EXERCISE DATA below:
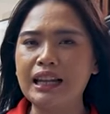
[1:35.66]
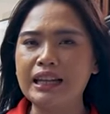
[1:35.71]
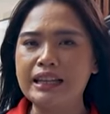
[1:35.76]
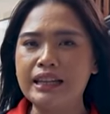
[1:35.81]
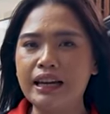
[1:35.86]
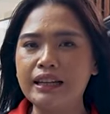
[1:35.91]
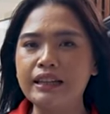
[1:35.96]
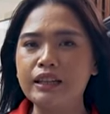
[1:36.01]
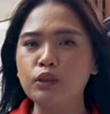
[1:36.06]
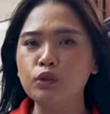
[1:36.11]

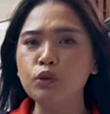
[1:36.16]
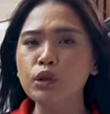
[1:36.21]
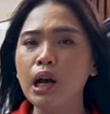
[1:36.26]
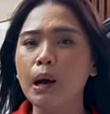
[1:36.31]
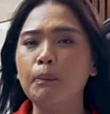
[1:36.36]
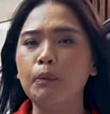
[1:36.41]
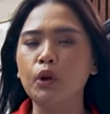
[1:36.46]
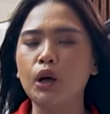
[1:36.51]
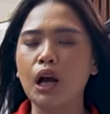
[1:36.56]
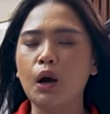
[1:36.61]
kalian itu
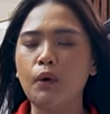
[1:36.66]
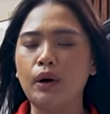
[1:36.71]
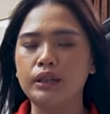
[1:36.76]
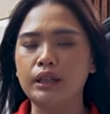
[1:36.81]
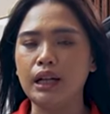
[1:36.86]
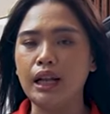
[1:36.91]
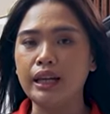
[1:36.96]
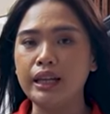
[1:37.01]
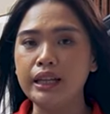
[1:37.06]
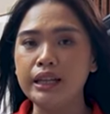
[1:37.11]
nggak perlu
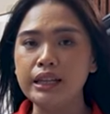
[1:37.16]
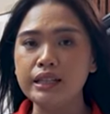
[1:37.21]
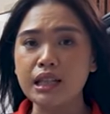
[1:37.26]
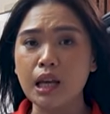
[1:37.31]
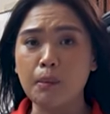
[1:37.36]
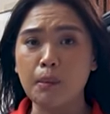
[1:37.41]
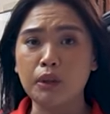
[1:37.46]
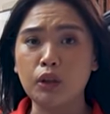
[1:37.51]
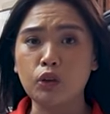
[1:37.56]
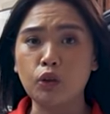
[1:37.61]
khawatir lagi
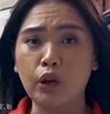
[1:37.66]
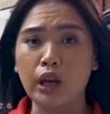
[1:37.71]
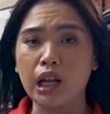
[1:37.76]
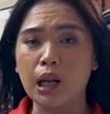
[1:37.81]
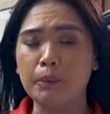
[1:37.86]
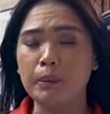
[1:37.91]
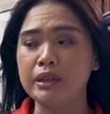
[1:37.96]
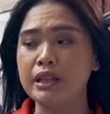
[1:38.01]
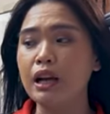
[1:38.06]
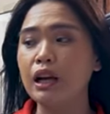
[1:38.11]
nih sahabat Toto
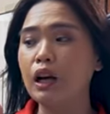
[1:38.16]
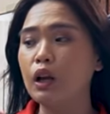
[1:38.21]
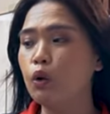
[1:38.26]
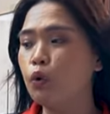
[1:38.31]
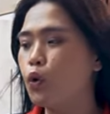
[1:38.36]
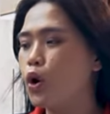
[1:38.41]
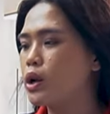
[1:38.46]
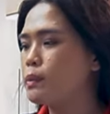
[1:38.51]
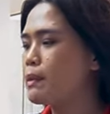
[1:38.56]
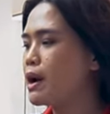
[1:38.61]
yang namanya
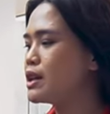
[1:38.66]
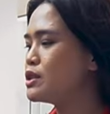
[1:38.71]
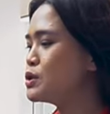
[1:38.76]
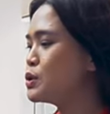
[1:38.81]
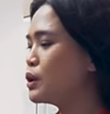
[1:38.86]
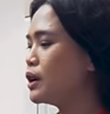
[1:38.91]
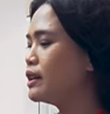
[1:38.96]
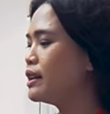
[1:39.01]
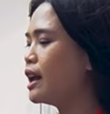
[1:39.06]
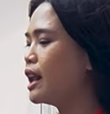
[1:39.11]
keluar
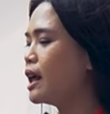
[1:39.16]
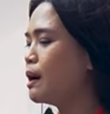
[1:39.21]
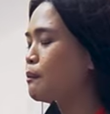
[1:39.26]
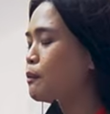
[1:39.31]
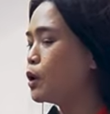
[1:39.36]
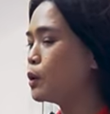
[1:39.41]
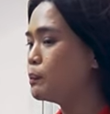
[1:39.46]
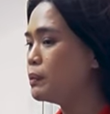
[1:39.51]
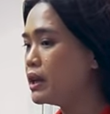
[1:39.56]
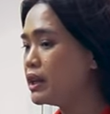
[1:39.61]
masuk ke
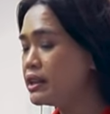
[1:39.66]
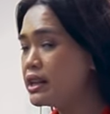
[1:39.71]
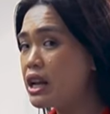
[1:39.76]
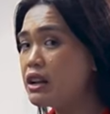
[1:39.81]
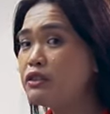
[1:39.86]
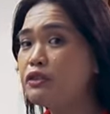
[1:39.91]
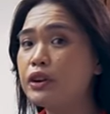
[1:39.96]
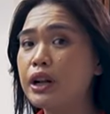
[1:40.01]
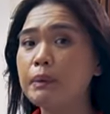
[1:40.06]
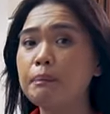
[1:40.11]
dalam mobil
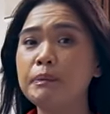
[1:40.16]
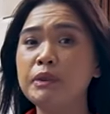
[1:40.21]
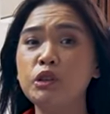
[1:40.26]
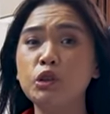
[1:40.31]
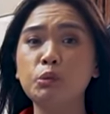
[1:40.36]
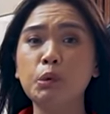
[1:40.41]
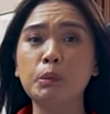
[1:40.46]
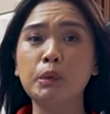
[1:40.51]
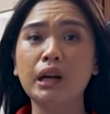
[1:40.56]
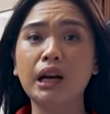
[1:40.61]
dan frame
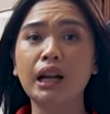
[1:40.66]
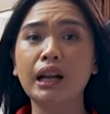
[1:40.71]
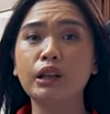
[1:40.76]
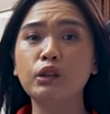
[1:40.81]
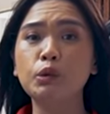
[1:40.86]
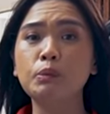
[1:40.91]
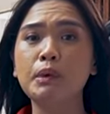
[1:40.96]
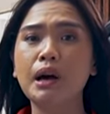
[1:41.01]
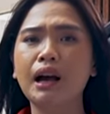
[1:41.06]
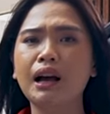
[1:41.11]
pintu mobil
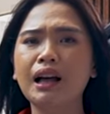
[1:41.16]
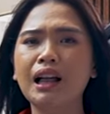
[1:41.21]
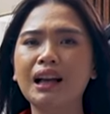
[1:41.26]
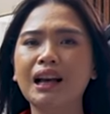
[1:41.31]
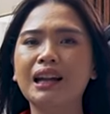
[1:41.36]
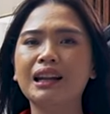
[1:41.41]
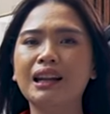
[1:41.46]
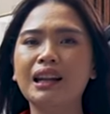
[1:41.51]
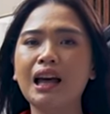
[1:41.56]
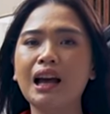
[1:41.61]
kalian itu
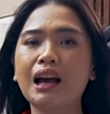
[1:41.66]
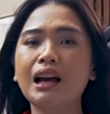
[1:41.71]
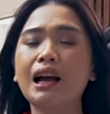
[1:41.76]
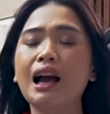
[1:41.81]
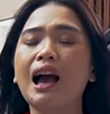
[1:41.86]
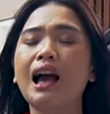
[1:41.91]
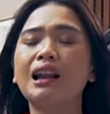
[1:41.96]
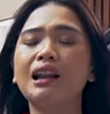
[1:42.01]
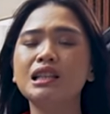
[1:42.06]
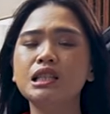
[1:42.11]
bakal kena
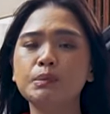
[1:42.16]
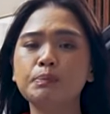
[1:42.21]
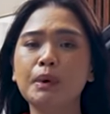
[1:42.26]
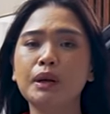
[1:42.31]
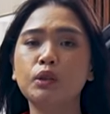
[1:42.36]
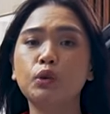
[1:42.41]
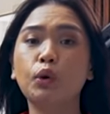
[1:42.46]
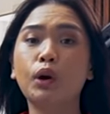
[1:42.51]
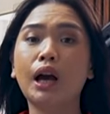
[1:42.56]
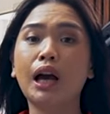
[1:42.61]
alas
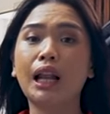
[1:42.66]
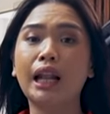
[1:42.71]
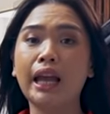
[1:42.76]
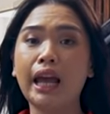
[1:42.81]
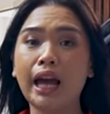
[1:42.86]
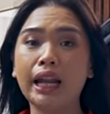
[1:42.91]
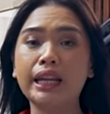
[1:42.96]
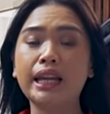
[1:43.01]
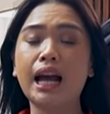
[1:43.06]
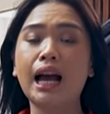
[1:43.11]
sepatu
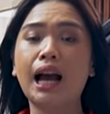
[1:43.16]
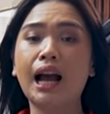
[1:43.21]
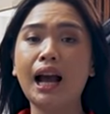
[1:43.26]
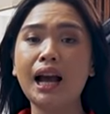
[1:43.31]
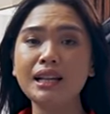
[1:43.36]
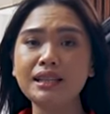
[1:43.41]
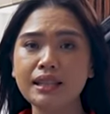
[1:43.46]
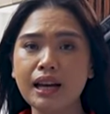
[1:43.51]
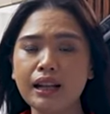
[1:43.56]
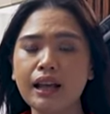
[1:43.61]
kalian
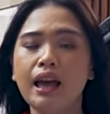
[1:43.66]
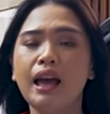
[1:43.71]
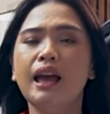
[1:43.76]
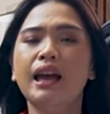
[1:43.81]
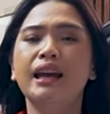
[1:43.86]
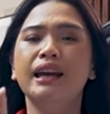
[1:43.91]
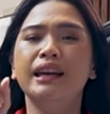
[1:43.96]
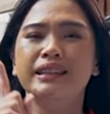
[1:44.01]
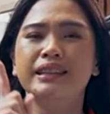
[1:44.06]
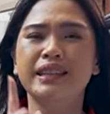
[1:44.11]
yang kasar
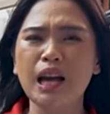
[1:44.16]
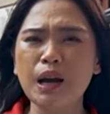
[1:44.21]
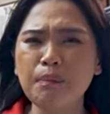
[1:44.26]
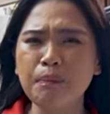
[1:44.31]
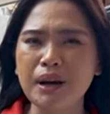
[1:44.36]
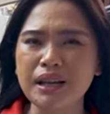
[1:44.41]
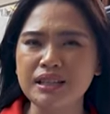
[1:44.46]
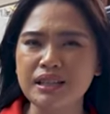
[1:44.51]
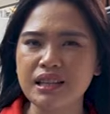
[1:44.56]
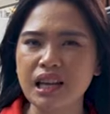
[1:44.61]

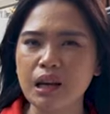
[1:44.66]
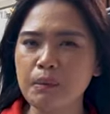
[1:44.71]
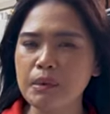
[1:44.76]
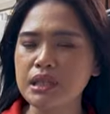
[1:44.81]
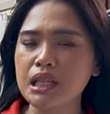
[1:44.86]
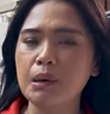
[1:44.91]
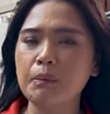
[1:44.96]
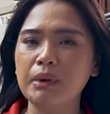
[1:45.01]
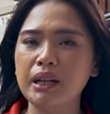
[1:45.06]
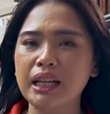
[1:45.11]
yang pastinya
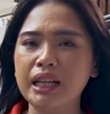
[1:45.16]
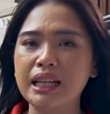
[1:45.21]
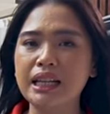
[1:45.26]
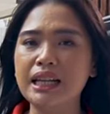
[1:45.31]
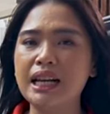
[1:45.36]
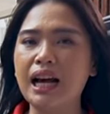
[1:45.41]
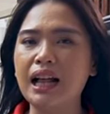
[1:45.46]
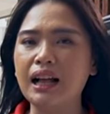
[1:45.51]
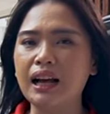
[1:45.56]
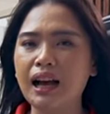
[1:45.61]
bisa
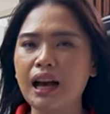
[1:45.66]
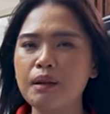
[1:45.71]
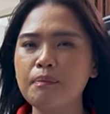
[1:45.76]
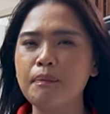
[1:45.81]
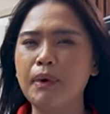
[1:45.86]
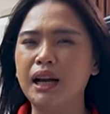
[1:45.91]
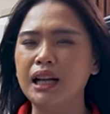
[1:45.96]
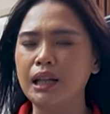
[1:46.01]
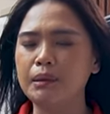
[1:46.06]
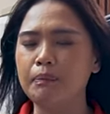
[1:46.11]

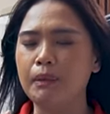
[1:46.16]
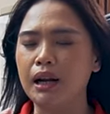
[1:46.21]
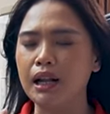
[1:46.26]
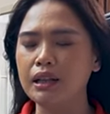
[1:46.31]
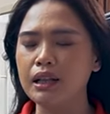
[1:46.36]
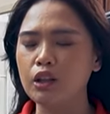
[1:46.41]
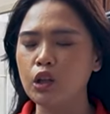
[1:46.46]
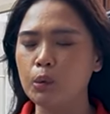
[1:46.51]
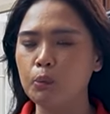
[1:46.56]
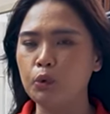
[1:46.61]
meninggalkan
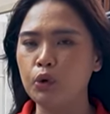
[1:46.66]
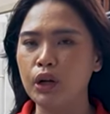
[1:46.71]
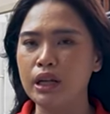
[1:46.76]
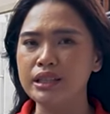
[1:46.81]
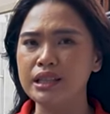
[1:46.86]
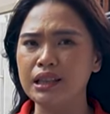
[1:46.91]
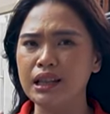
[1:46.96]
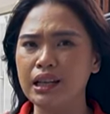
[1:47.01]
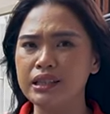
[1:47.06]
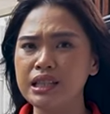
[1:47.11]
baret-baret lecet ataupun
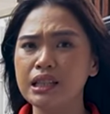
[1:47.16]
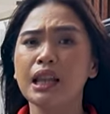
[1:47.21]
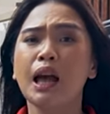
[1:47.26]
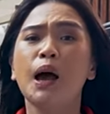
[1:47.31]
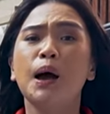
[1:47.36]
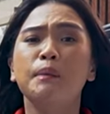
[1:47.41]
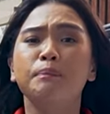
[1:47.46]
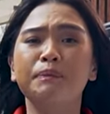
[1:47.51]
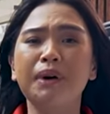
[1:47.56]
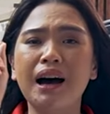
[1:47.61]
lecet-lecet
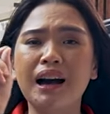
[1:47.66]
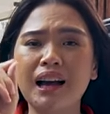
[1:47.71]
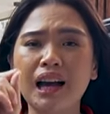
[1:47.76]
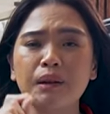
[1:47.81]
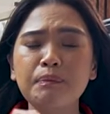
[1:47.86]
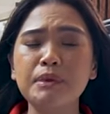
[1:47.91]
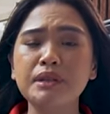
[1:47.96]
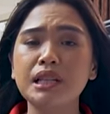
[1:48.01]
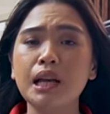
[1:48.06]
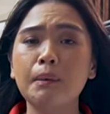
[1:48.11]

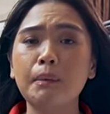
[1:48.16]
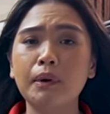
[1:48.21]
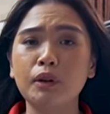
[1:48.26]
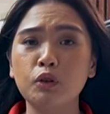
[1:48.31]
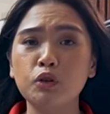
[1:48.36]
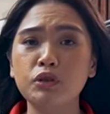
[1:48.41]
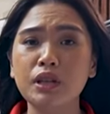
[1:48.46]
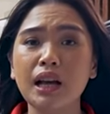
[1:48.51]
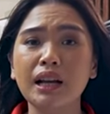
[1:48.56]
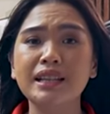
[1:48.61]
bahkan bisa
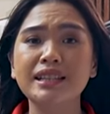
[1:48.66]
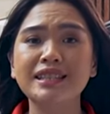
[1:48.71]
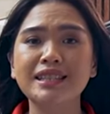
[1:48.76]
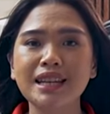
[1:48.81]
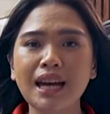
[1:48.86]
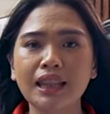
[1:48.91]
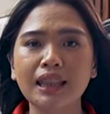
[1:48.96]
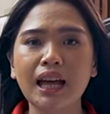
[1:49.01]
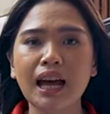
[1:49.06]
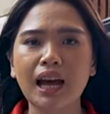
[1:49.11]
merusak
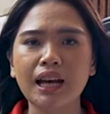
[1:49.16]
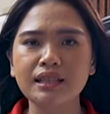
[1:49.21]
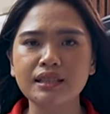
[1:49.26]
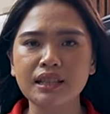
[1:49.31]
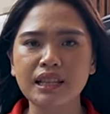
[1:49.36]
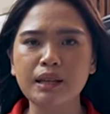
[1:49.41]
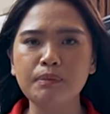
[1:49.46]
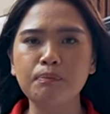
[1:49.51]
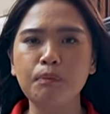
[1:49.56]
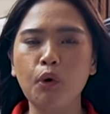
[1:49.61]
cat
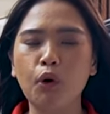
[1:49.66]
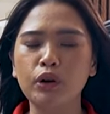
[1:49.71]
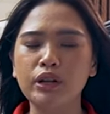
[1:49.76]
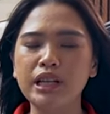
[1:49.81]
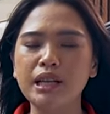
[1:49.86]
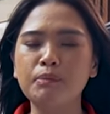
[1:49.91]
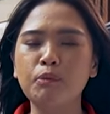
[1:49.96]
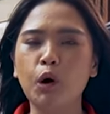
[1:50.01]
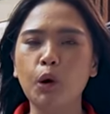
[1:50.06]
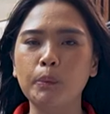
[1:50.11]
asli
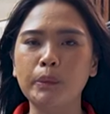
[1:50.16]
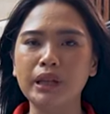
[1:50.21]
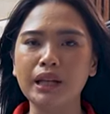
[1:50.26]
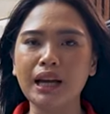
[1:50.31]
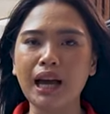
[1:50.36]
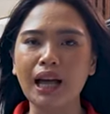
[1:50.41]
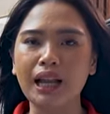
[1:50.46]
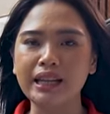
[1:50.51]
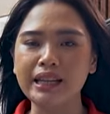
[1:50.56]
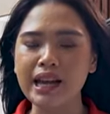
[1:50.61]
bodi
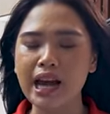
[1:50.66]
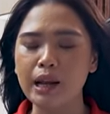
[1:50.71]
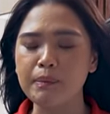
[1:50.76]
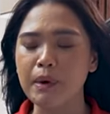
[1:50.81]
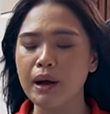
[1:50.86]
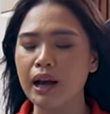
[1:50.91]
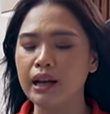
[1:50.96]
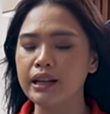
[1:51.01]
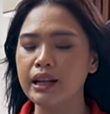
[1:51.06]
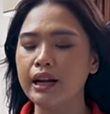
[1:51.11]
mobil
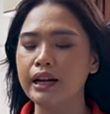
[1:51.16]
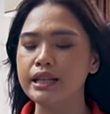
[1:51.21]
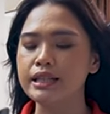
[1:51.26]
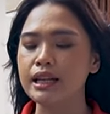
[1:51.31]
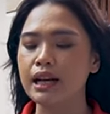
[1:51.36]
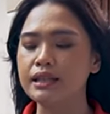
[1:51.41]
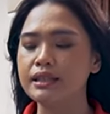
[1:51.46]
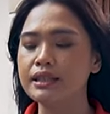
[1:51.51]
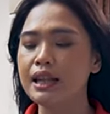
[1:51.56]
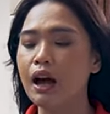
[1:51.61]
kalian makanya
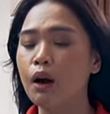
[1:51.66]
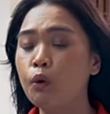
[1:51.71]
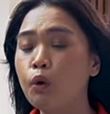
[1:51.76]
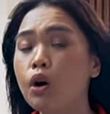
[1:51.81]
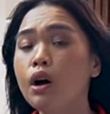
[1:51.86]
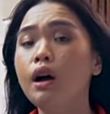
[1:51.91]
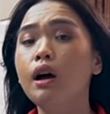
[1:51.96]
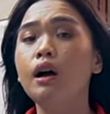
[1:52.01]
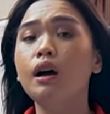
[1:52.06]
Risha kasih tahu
End of EXERCISE DATA.
TASK TO CARRY OUT »
All records above must be copied exactly, though the pictures they hold are to be left out.

ANSWER FOR THE TASK »
[1:35.66]
[1:35.71]
[1:35.76]
[1:35.81]
[1:35.86]
[1:35.91]
[1:35.96]
[1:36.01]
[1:36.06]
[1:36.11]

[1:36.16]
[1:36.21]
[1:36.26]
[1:36.31]
[1:36.36]
[1:36.41]
[1:36.46]
[1:36.51]
[1:36.56]
[1:36.61]
kalian itu
[1:36.66]
[1:36.71]
[1:36.76]
[1:36.81]
[1:36.86]
[1:36.91]
[1:36.96]
[1:37.01]
[1:37.06]
[1:37.11]
nggak perlu
[1:37.16]
[1:37.21]
[1:37.26]
[1:37.31]
[1:37.36]
[1:37.41]
[1:37.46]
[1:37.51]
[1:37.56]
[1:37.61]
khawatir lagi
[1:37.66]
[1:37.71]
[1:37.76]
[1:37.81]
[1:37.86]
[1:37.91]
[1:37.96]
[1:38.01]
[1:38.06]
[1:38.11]
nih sahabat Toto
[1:38.16]
[1:38.21]
[1:38.26]
[1:38.31]
[1:38.36]
[1:38.41]
[1:38.46]
[1:38.51]
[1:38.56]
[1:38.61]
yang namanya
[1:38.66]
[1:38.71]
[1:38.76]
[1:38.81]
[1:38.86]
[1:38.91]
[1:38.96]
[1:39.01]
[1:39.06]
[1:39.11]
keluar
[1:39.16]
[1:39.21]
[1:39.26]
[1:39.31]
[1:39.36]
[1:39.41]
[1:39.46]
[1:39.51]
[1:39.56]
[1:39.61]
masuk ke
[1:39.66]
[1:39.71]
[1:39.76]
[1:39.81]
[1:39.86]
[1:39.91]
[1:39.96]
[1:40.01]
[1:40.06]
[1:40.11]
dalam mobil
[1:40.16]
[1:40.21]
[1:40.26]
[1:40.31]
[1:40.36]
[1:40.41]
[1:40.46]
[1:40.51]
[1:40.56]
[1:40.61]
dan frame
[1:40.66]
[1:40.71]
[1:40.76]
[1:40.81]
[1:40.86]
[1:40.91]
[1:40.96]
[1:41.01]
[1:41.06]
[1:41.11]
pintu mobil
[1:41.16]
[1:41.21]
[1:41.26]
[1:41.31]
[1:41.36]
[1:41.41]
[1:41.46]
[1:41.51]
[1:41.56]
[1:41.61]
kalian itu
[1:41.66]
[1:41.71]
[1:41.76]
[1:41.81]
[1:41.86]
[1:41.91]
[1:41.96]
[1:42.01]
[1:42.06]
[1:42.11]
bakal kena
[1:42.16]
[1:42.21]
[1:42.26]
[1:42.31]
[1:42.36]
[1:42.41]
[1:42.46]
[1:42.51]
[1:42.56]
[1:42.61]
alas
[1:42.66]
[1:42.71]
[1:42.76]
[1:42.81]
[1:42.86]
[1:42.91]
[1:42.96]
[1:43.01]
[1:43.06]
[1:43.11]
sepatu
[1:43.16]
[1:43.21]
[1:43.26]
[1:43.31]
[1:43.36]
[1:43.41]
[1:43.46]
[1:43.51]
[1:43.56]
[1:43.61]
kalian
[1:43.66]
[1:43.71]
[1:43.76]
[1:43.81]
[1:43.86]
[1:43.91]
[1:43.96]
[1:44.01]
[1:44.06]
[1:44.11]
yang kasar
[1:44.16]
[1:44.21]
[1:44.26]
[1:44.31]
[1:44.36]
[1:44.41]
[1:44.46]
[1:44.51]
[1:44.56]
[1:44.61]

[1:44.66]
[1:44.71]
[1:44.76]
[1:44.81]
[1:44.86]
[1:44.91]
[1:44.96]
[1:45.01]
[1:45.06]
[1:45.11]
yang pastinya
[1:45.16]
[1:45.21]
[1:45.26]
[1:45.31]
[1:45.36]
[1:45.41]
[1:45.46]
[1:45.51]
[1:45.56]
[1:45.61]
bisa
[1:45.66]
[1:45.71]
[1:45.76]
[1:45.81]
[1:45.86]
[1:45.91]
[1:45.96]
[1:46.01]
[1:46.06]
[1:46.11]

[1:46.16]
[1:46.21]
[1:46.26]
[1:46.31]
[1:46.36]
[1:46.41]
[1:46.46]
[1:46.51]
[1:46.56]
[1:46.61]
meninggalkan
[1:46.66]
[1:46.71]
[1:46.76]
[1:46.81]
[1:46.86]
[1:46.91]
[1:46.96]
[1:47.01]
[1:47.06]
[1:47.11]
baret-baret lecet ataupun
[1:47.16]
[1:47.21]
[1:47.26]
[1:47.31]
[1:47.36]
[1:47.41]
[1:47.46]
[1:47.51]
[1:47.56]
[1:47.61]
lecet-lecet
[1:47.66]
[1:47.71]
[1:47.76]
[1:47.81]
[1:47.86]
[1:47.91]
[1:47.96]
[1:48.01]
[1:48.06]
[1:48.11]

[1:48.16]
[1:48.21]
[1:48.26]
[1:48.31]
[1:48.36]
[1:48.41]
[1:48.46]
[1:48.51]
[1:48.56]
[1:48.61]
bahkan bisa
[1:48.66]
[1:48.71]
[1:48.76]
[1:48.81]
[1:48.86]
[1:48.91]
[1:48.96]
[1:49.01]
[1:49.06]
[1:49.11]
merusak
[1:49.16]
[1:49.21]
[1:49.26]
[1:49.31]
[1:49.36]
[1:49.41]
[1:49.46]
[1:49.51]
[1:49.56]
[1:49.61]
cat
[1:49.66]
[1:49.71]
[1:49.76]
[1:49.81]
[1:49.86]
[1:49.91]
[1:49.96]
[1:50.01]
[1:50.06]
[1:50.11]
asli
[1:50.16]
[1:50.21]
[1:50.26]
[1:50.31]
[1:50.36]
[1:50.41]
[1:50.46]
[1:50.51]
[1:50.56]
[1:50.61]
bodi
[1:50.66]
[1:50.71]
[1:50.76]
[1:50.81]
[1:50.86]
[1:50.91]
[1:50.96]
[1:51.01]
[1:51.06]
[1:51.11]
mobil
[1:51.16]
[1:51.21]
[1:51.26]
[1:51.31]
[1:51.36]
[1:51.41]
[1:51.46]
[1:51.51]
[1:51.56]
[1:51.61]
kalian makanya
[1:51.66]
[1:51.71]
[1:51.76]
[1:51.81]
[1:51.86]
[1:51.91]
[1:51.96]
[1:52.01]
[1:52.06]
Risha kasih tahu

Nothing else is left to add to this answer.